[Dataset entries]
◇ ◇ ◇ ◇ ◇ ◇ ◇
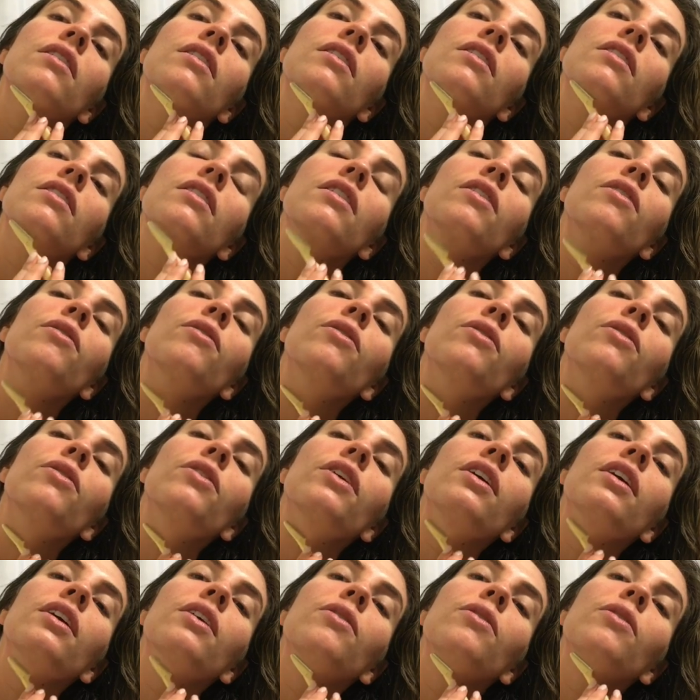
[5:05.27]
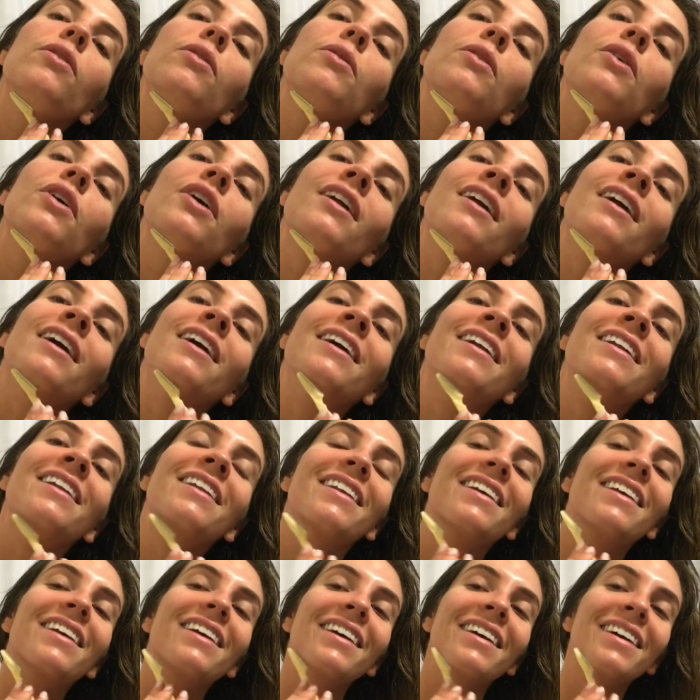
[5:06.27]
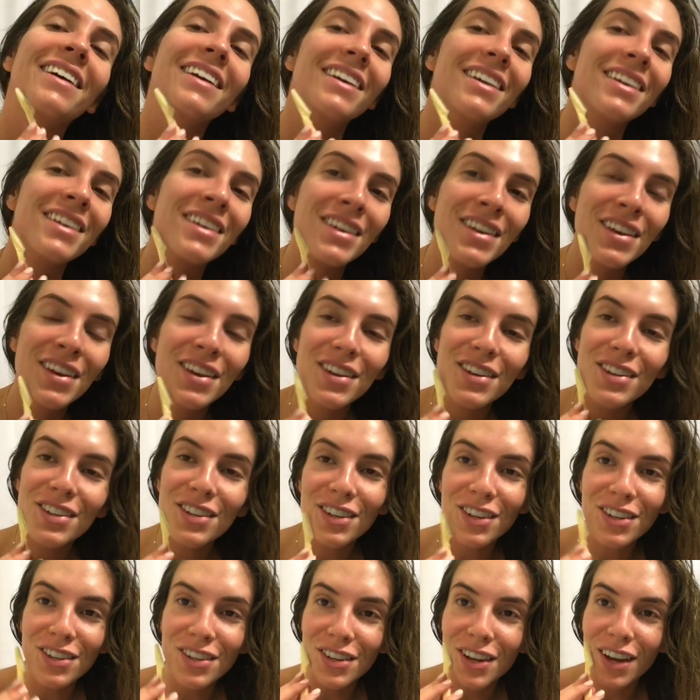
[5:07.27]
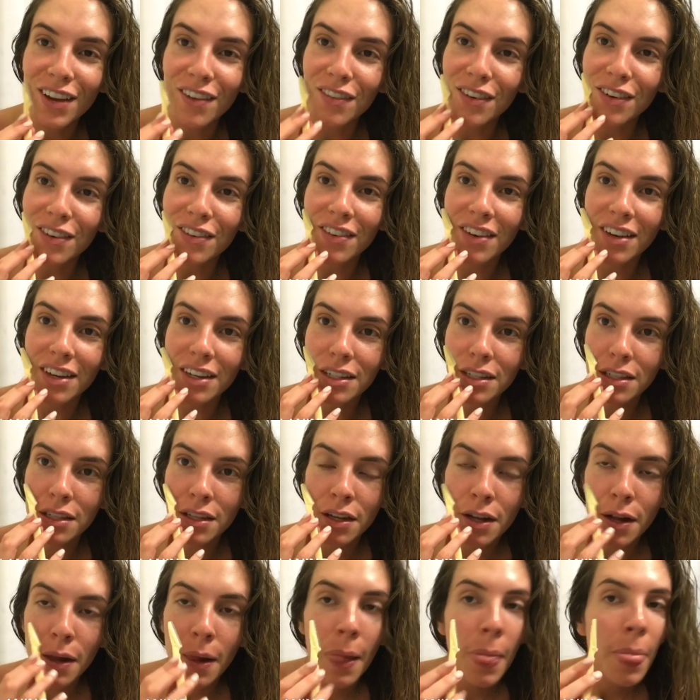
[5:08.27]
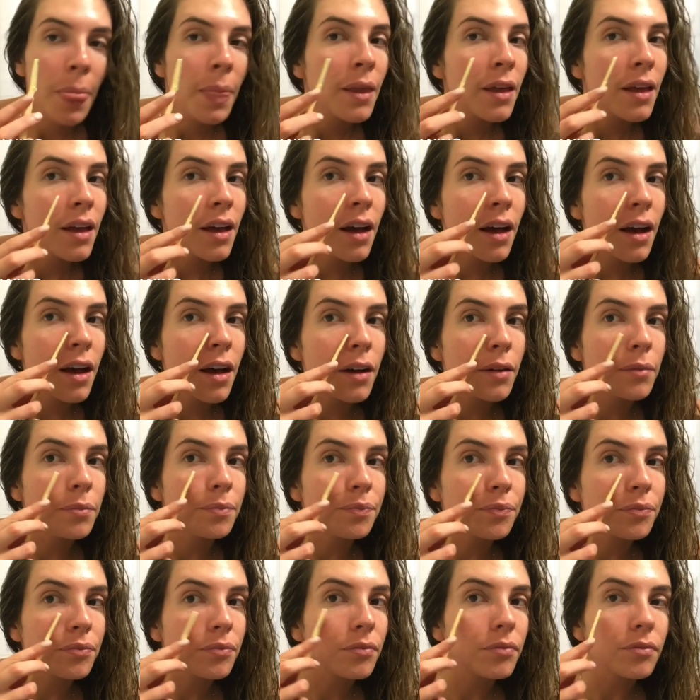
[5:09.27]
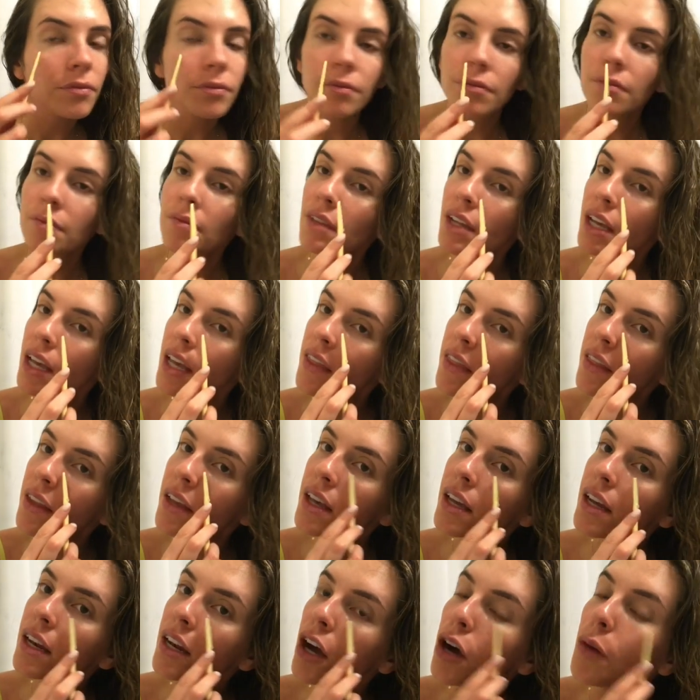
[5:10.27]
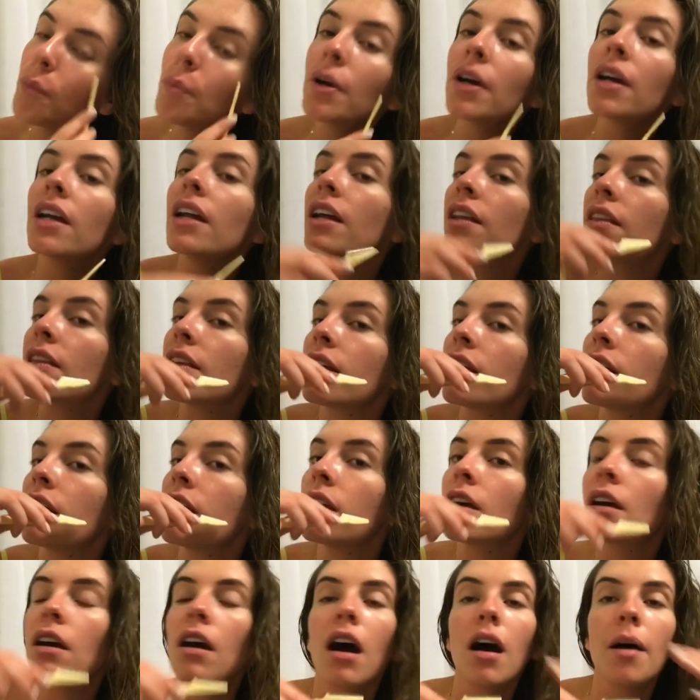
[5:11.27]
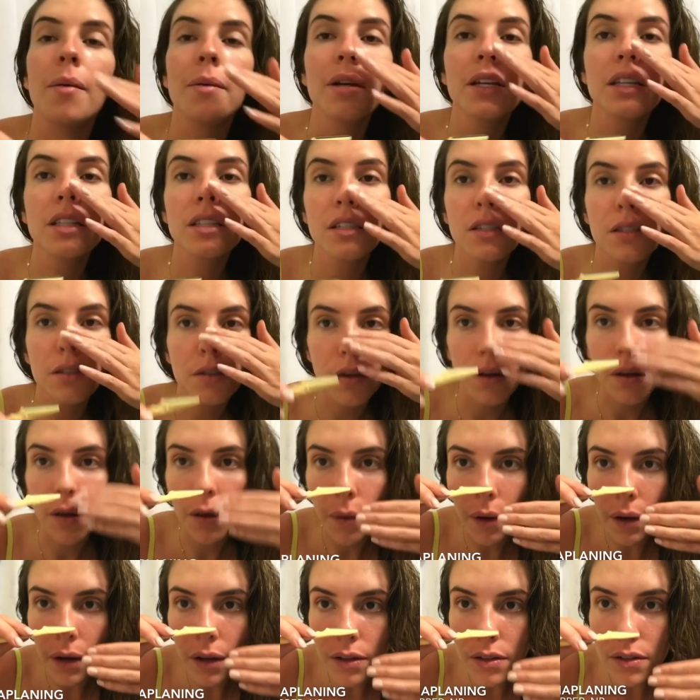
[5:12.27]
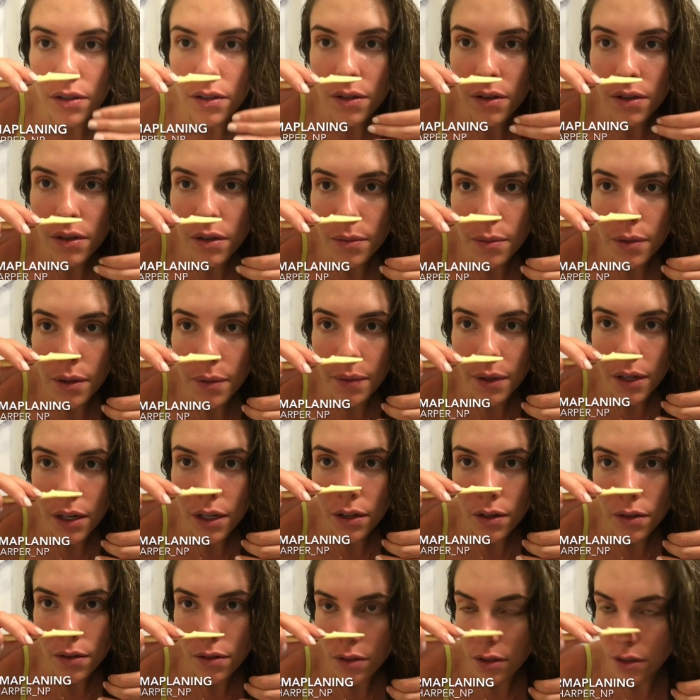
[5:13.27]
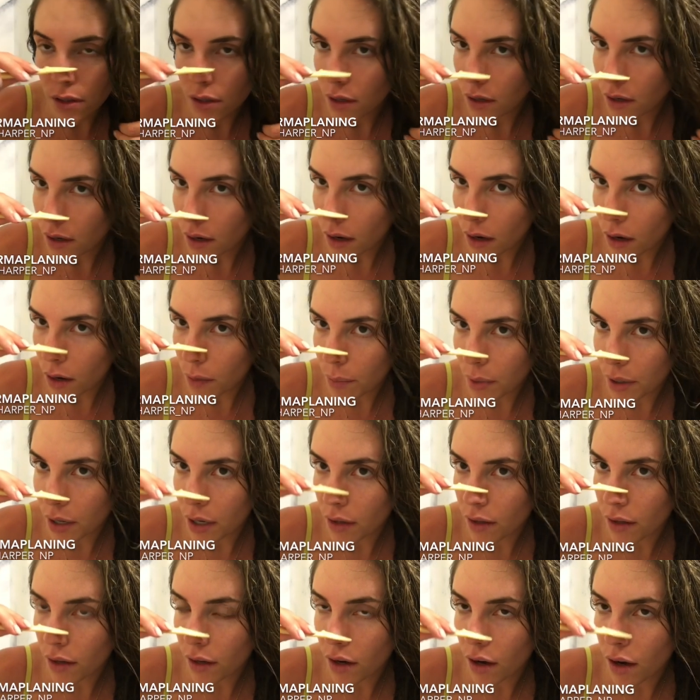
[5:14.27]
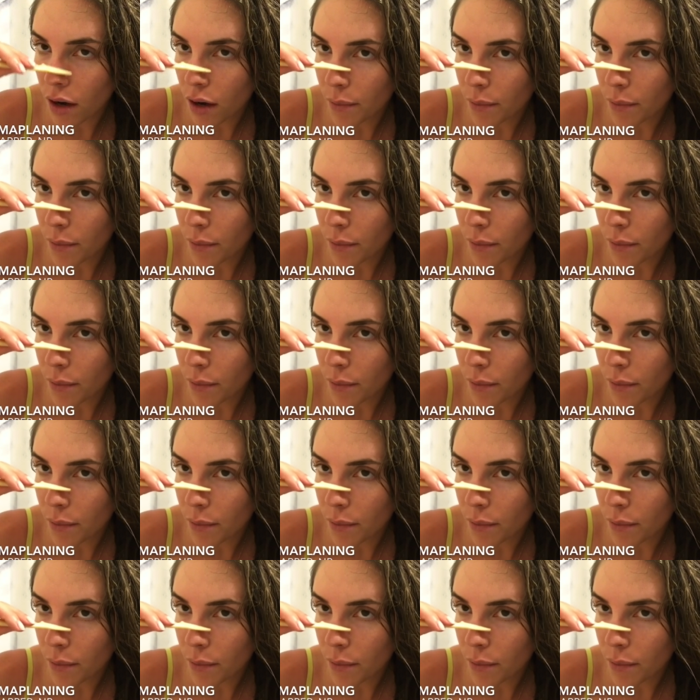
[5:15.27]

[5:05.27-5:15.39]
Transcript: It's like really rewarding to shave your face. And then I'll put in the comments. Oh, I also do a little bit on my nose. I'll put in the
◇ ◇ ◇ ◇ ◇ ◇ ◇
*DIRECTIONS*. Repeat the data word for word, minus any pictures.

*RESPONSE BELOW*.
[5:05.27]
[5:06.27]
[5:07.27]
[5:08.27]
[5:09.27]
[5:10.27]
[5:11.27]
[5:12.27]
[5:13.27]
[5:14.27]
[5:15.27]

[5:05.27-5:15.39]
Transcript: It's like really rewarding to shave your face. And then I'll put in the comments. Oh, I also do a little bit on my nose. I'll put in the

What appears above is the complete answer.